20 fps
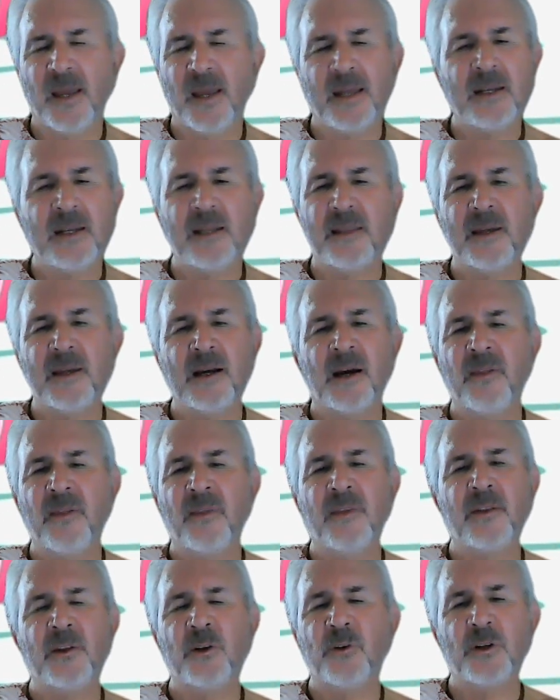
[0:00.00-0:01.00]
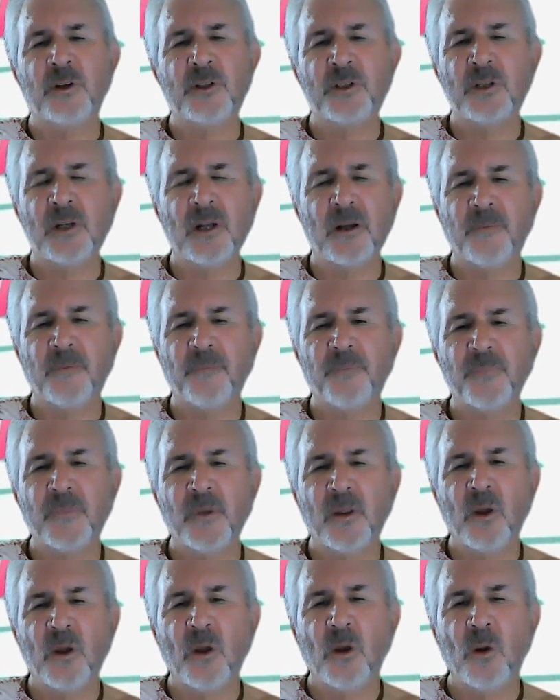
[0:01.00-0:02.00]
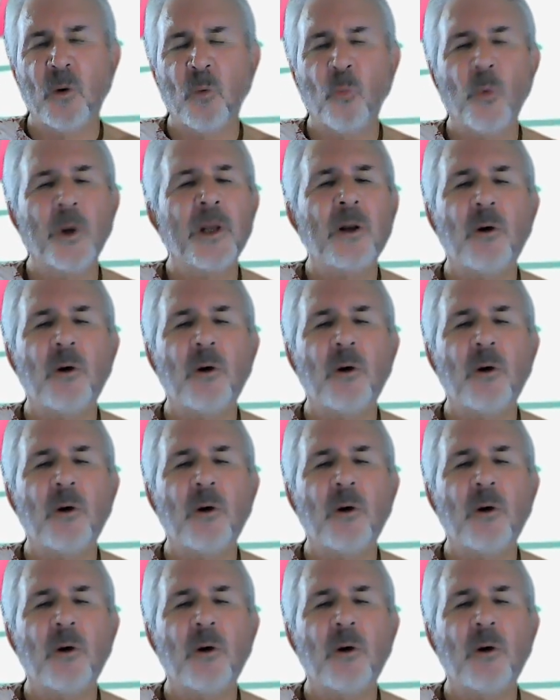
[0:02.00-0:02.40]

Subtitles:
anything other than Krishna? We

- - - -

| Your instructions |
Leave out the pictures and retype every line above exactly.

| Response for this exercise |
20 fps
[0:00.00-0:01.00]
[0:01.00-0:02.00]
[0:02.00-0:02.40]

Subtitles:
anything other than Krishna? We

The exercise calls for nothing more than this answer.